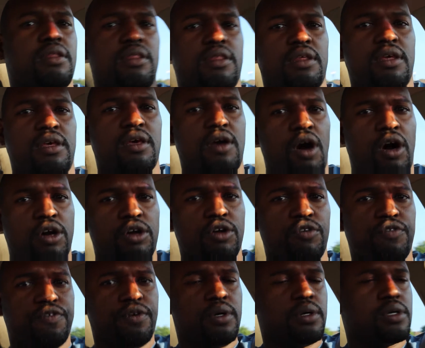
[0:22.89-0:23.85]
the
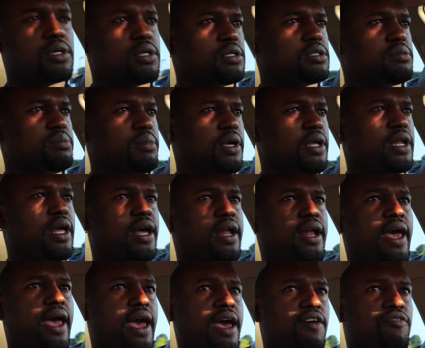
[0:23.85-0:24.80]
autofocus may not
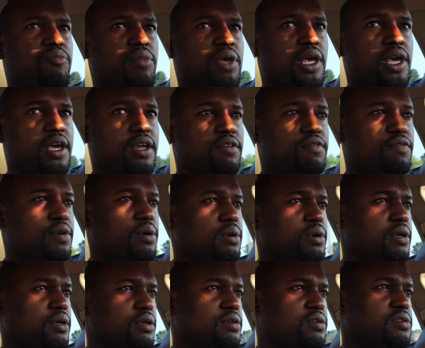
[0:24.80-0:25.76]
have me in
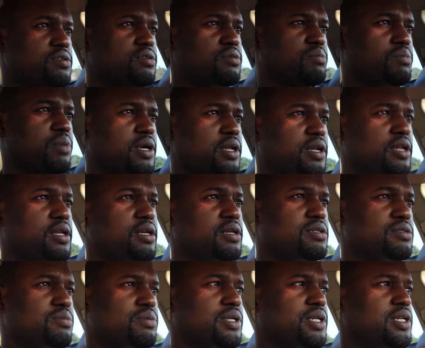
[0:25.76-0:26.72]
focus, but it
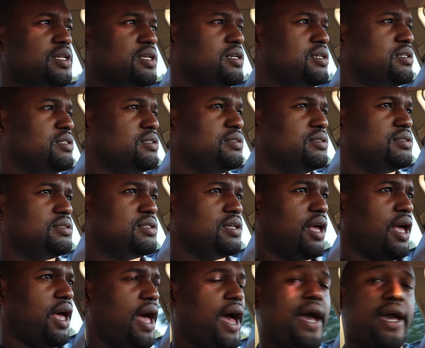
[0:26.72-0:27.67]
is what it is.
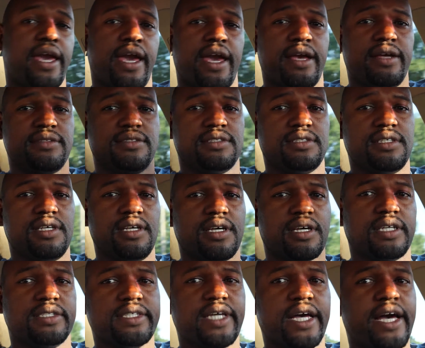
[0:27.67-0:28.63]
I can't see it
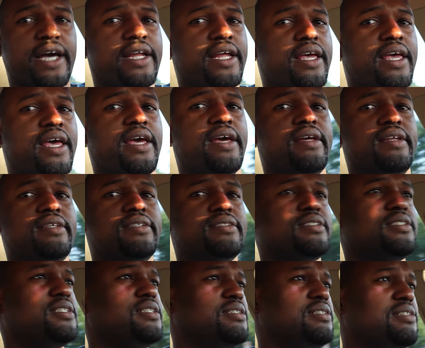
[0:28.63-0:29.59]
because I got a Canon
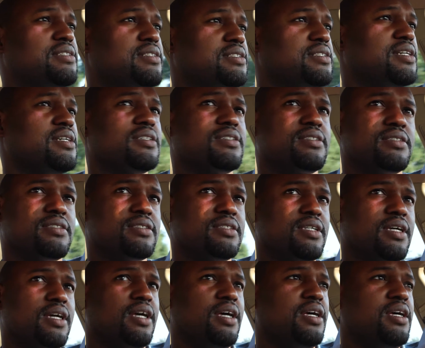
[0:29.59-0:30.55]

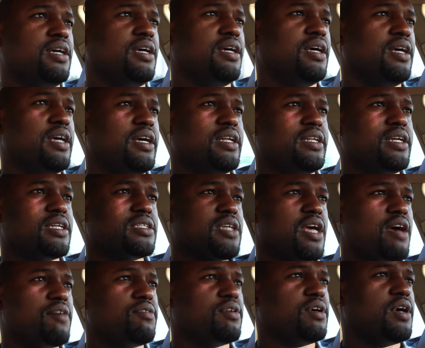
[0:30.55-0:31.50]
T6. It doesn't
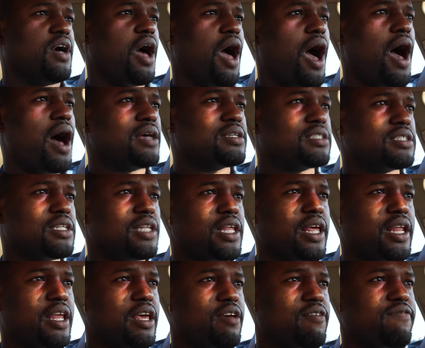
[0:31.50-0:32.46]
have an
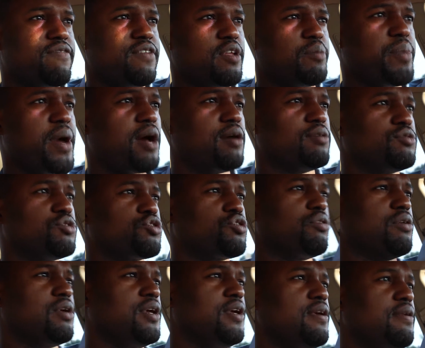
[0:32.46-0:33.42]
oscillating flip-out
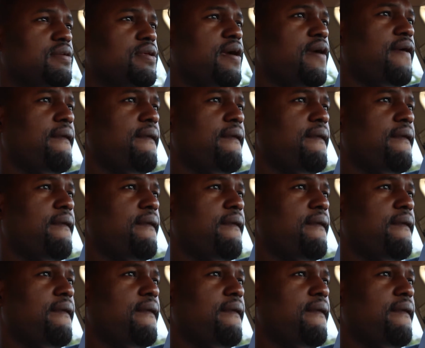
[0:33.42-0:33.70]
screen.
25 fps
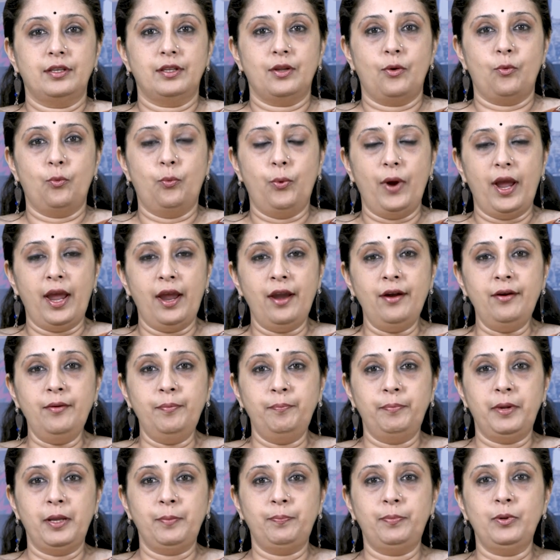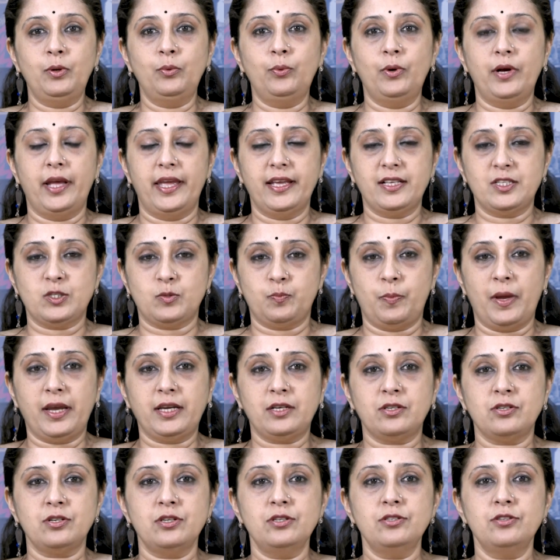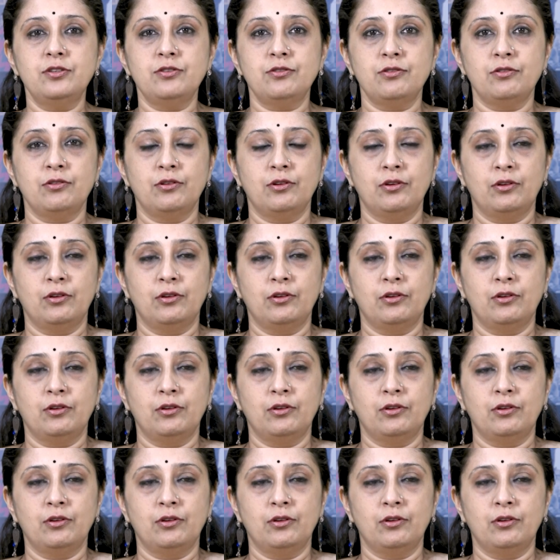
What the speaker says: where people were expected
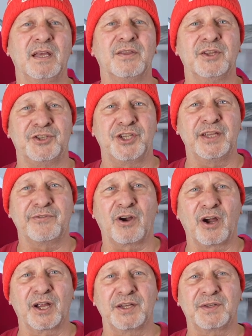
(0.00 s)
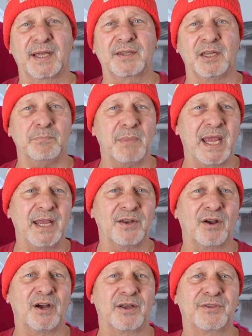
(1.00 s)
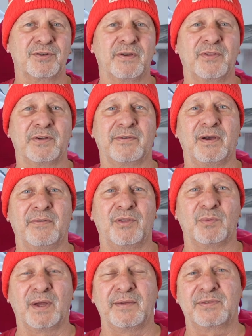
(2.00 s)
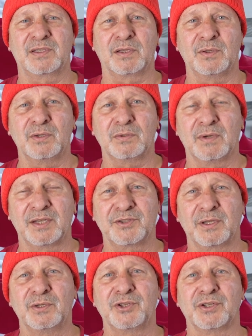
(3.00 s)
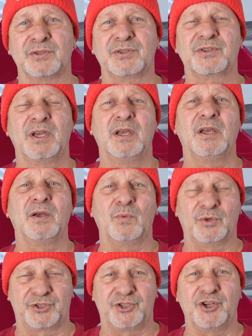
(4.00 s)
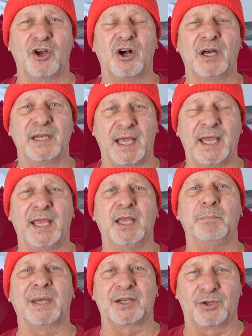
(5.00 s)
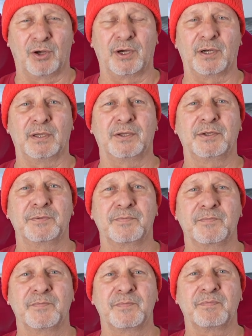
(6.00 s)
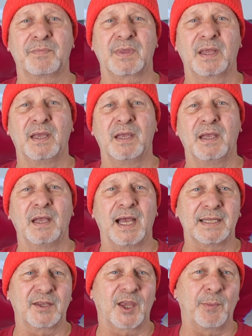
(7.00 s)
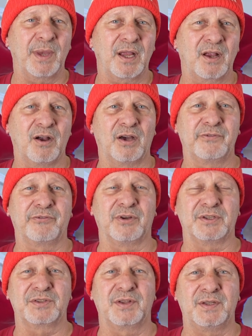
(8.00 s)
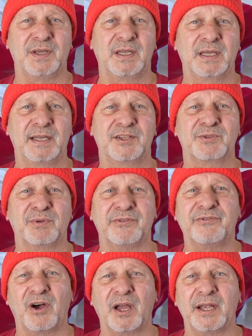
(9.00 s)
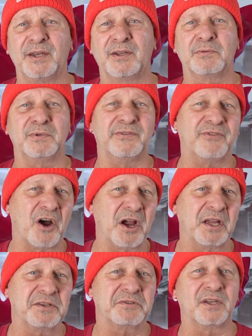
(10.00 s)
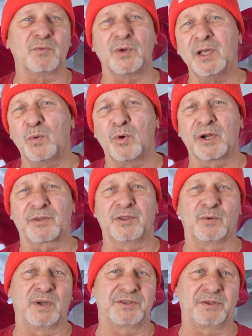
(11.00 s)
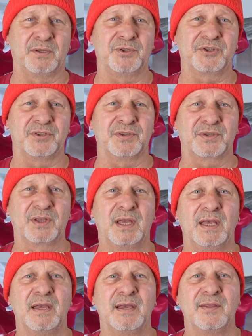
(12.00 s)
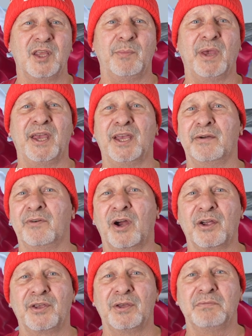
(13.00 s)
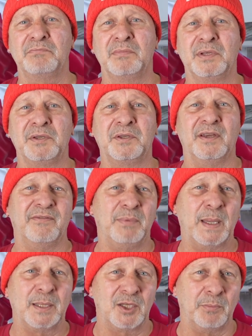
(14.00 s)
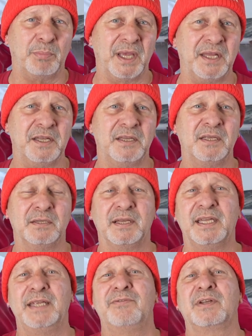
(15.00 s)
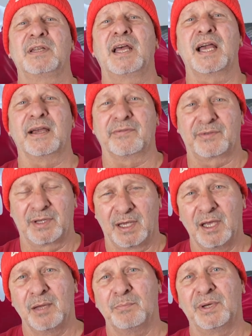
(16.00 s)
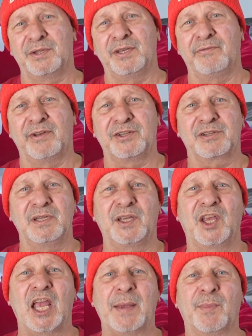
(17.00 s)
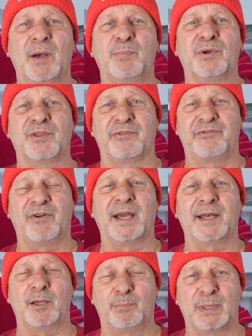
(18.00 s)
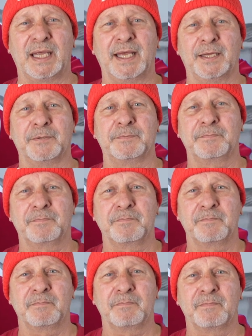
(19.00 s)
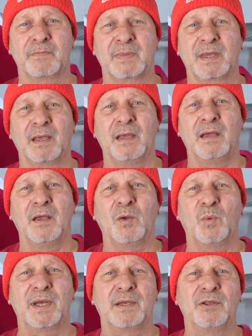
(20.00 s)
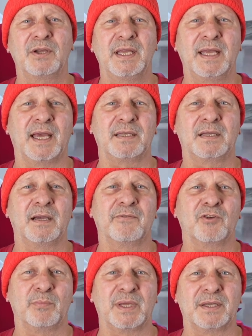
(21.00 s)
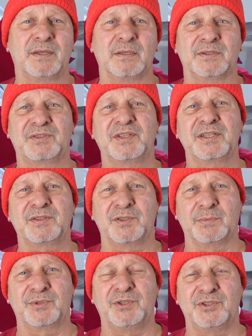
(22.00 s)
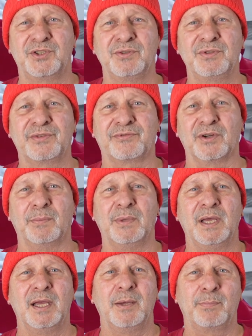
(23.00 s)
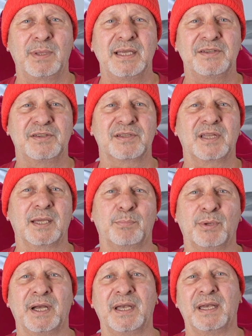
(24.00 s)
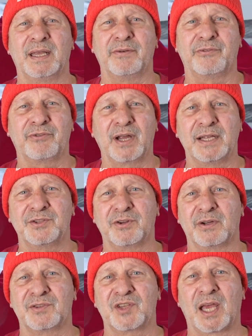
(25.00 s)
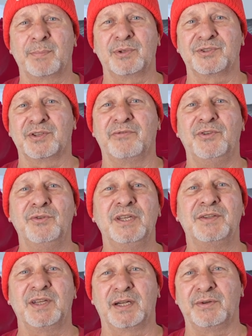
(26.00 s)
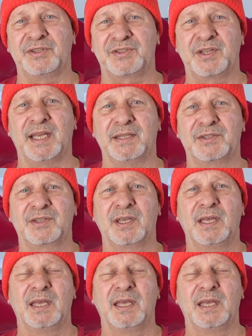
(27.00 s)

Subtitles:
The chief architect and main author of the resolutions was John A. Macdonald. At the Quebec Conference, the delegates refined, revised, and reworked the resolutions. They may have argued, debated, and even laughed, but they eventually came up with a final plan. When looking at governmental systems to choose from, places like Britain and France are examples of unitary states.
* * * *
- Brief -
Return an exact transcription of the entries above, excluding each image.

- Solved problem -
[0:22.89-0:23.85]
the
[0:23.85-0:24.80]
autofocus may not
[0:24.80-0:25.76]
have me in
[0:25.76-0:26.72]
focus, but it
[0:26.72-0:27.67]
is what it is.
[0:27.67-0:28.63]
I can't see it
[0:28.63-0:29.59]
because I got a Canon
[0:29.59-0:30.55]

[0:30.55-0:31.50]
T6. It doesn't
[0:31.50-0:32.46]
have an
[0:32.46-0:33.42]
oscillating flip-out
[0:33.42-0:33.70]
screen.
25 fps
What the speaker says: where people were expected
(0.00 s)
(1.00 s)
(2.00 s)
(3.00 s)
(4.00 s)
(5.00 s)
(6.00 s)
(7.00 s)
(8.00 s)
(9.00 s)
(10.00 s)
(11.00 s)
(12.00 s)
(13.00 s)
(14.00 s)
(15.00 s)
(16.00 s)
(17.00 s)
(18.00 s)
(19.00 s)
(20.00 s)
(21.00 s)
(22.00 s)
(23.00 s)
(24.00 s)
(25.00 s)
(26.00 s)
(27.00 s)

Subtitles:
The chief architect and main author of the resolutions was John A. Macdonald. At the Quebec Conference, the delegates refined, revised, and reworked the resolutions. They may have argued, debated, and even laughed, but they eventually came up with a final plan. When looking at governmental systems to choose from, places like Britain and France are examples of unitary states.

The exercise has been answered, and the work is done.